§ Action item
Repeat each entry in the data, exactly.

Dataset records START

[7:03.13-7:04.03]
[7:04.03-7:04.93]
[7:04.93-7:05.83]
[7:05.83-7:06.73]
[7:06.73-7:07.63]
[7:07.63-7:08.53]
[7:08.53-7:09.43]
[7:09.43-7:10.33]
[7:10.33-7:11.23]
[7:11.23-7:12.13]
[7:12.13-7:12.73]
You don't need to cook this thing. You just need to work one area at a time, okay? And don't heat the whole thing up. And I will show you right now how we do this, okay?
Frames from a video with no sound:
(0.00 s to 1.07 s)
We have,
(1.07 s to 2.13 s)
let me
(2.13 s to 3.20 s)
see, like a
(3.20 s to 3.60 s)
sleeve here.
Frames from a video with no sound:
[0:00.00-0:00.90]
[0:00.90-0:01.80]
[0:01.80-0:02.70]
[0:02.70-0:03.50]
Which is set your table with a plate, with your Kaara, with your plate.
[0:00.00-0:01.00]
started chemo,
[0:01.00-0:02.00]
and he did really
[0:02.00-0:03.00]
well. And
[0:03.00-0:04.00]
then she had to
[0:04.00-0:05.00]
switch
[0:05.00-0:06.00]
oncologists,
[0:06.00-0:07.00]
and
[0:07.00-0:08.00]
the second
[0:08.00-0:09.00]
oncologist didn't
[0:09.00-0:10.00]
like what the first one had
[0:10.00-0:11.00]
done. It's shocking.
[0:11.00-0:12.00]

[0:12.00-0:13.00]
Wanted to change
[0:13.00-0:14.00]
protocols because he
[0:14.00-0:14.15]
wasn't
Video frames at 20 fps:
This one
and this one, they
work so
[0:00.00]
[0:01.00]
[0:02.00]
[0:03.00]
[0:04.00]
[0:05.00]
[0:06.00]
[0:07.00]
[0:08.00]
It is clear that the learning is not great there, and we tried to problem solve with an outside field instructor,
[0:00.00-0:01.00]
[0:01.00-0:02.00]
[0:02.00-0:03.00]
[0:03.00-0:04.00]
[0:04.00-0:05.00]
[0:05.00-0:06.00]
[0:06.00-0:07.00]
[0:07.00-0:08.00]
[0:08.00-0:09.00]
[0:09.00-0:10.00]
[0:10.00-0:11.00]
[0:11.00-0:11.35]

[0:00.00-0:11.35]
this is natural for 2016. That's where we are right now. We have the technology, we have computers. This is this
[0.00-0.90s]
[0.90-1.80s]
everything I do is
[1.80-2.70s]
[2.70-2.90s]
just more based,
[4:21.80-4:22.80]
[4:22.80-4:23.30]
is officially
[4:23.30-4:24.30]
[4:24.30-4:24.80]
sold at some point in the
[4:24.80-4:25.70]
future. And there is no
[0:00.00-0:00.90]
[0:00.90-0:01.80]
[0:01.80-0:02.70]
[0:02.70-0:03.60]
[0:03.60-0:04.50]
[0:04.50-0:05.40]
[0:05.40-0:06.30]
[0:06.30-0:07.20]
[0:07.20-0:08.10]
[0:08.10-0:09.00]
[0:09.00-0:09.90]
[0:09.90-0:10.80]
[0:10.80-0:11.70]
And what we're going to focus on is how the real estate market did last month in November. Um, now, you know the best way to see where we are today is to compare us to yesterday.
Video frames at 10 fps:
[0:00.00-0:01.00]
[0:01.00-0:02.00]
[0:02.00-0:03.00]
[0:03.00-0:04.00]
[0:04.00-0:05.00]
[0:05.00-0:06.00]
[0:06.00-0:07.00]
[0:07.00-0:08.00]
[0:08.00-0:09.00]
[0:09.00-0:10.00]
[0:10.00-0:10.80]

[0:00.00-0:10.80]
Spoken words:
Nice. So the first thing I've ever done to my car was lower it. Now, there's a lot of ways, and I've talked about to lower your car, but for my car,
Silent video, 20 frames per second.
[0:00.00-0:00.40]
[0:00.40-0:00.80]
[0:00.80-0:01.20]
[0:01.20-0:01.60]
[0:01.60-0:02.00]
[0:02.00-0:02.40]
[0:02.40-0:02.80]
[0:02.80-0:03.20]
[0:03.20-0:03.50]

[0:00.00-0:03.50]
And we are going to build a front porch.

Dataset records END

§ Written answer
[7:03.13-7:04.03]
[7:04.03-7:04.93]
[7:04.93-7:05.83]
[7:05.83-7:06.73]
[7:06.73-7:07.63]
[7:07.63-7:08.53]
[7:08.53-7:09.43]
[7:09.43-7:10.33]
[7:10.33-7:11.23]
[7:11.23-7:12.13]
[7:12.13-7:12.73]
You don't need to cook this thing. You just need to work one area at a time, okay? And don't heat the whole thing up. And I will show you right now how we do this, okay?
Frames from a video with no sound:
(0.00 s to 1.07 s)
We have,
(1.07 s to 2.13 s)
let me
(2.13 s to 3.20 s)
see, like a
(3.20 s to 3.60 s)
sleeve here.
Frames from a video with no sound:
[0:00.00-0:00.90]
[0:00.90-0:01.80]
[0:01.80-0:02.70]
[0:02.70-0:03.50]
Which is set your table with a plate, with your Kaara, with your plate.
[0:00.00-0:01.00]
started chemo,
[0:01.00-0:02.00]
and he did really
[0:02.00-0:03.00]
well. And
[0:03.00-0:04.00]
then she had to
[0:04.00-0:05.00]
switch
[0:05.00-0:06.00]
oncologists,
[0:06.00-0:07.00]
and
[0:07.00-0:08.00]
the second
[0:08.00-0:09.00]
oncologist didn't
[0:09.00-0:10.00]
like what the first one had
[0:10.00-0:11.00]
done. It's shocking.
[0:11.00-0:12.00]

[0:12.00-0:13.00]
Wanted to change
[0:13.00-0:14.00]
protocols because he
[0:14.00-0:14.15]
wasn't
Video frames at 20 fps:
This one
and this one, they
work so
[0:00.00]
[0:01.00]
[0:02.00]
[0:03.00]
[0:04.00]
[0:05.00]
[0:06.00]
[0:07.00]
[0:08.00]
It is clear that the learning is not great there, and we tried to problem solve with an outside field instructor,
[0:00.00-0:01.00]
[0:01.00-0:02.00]
[0:02.00-0:03.00]
[0:03.00-0:04.00]
[0:04.00-0:05.00]
[0:05.00-0:06.00]
[0:06.00-0:07.00]
[0:07.00-0:08.00]
[0:08.00-0:09.00]
[0:09.00-0:10.00]
[0:10.00-0:11.00]
[0:11.00-0:11.35]

[0:00.00-0:11.35]
this is natural for 2016. That's where we are right now. We have the technology, we have computers. This is this
[0.00-0.90s]
[0.90-1.80s]
everything I do is
[1.80-2.70s]
[2.70-2.90s]
just more based,
[4:21.80-4:22.80]
[4:22.80-4:23.30]
is officially
[4:23.30-4:24.30]
[4:24.30-4:24.80]
sold at some point in the
[4:24.80-4:25.70]
future. And there is no
[0:00.00-0:00.90]
[0:00.90-0:01.80]
[0:01.80-0:02.70]
[0:02.70-0:03.60]
[0:03.60-0:04.50]
[0:04.50-0:05.40]
[0:05.40-0:06.30]
[0:06.30-0:07.20]
[0:07.20-0:08.10]
[0:08.10-0:09.00]
[0:09.00-0:09.90]
[0:09.90-0:10.80]
[0:10.80-0:11.70]
And what we're going to focus on is how the real estate market did last month in November. Um, now, you know the best way to see where we are today is to compare us to yesterday.
Video frames at 10 fps:
[0:00.00-0:01.00]
[0:01.00-0:02.00]
[0:02.00-0:03.00]
[0:03.00-0:04.00]
[0:04.00-0:05.00]
[0:05.00-0:06.00]
[0:06.00-0:07.00]
[0:07.00-0:08.00]
[0:08.00-0:09.00]
[0:09.00-0:10.00]
[0:10.00-0:10.80]

[0:00.00-0:10.80]
Spoken words:
Nice. So the first thing I've ever done to my car was lower it. Now, there's a lot of ways, and I've talked about to lower your car, but for my car,
Silent video, 20 frames per second.
[0:00.00-0:00.40]
[0:00.40-0:00.80]
[0:00.80-0:01.20]
[0:01.20-0:01.60]
[0:01.60-0:02.00]
[0:02.00-0:02.40]
[0:02.40-0:02.80]
[0:02.80-0:03.20]
[0:03.20-0:03.50]

[0:00.00-0:03.50]
And we are going to build a front porch.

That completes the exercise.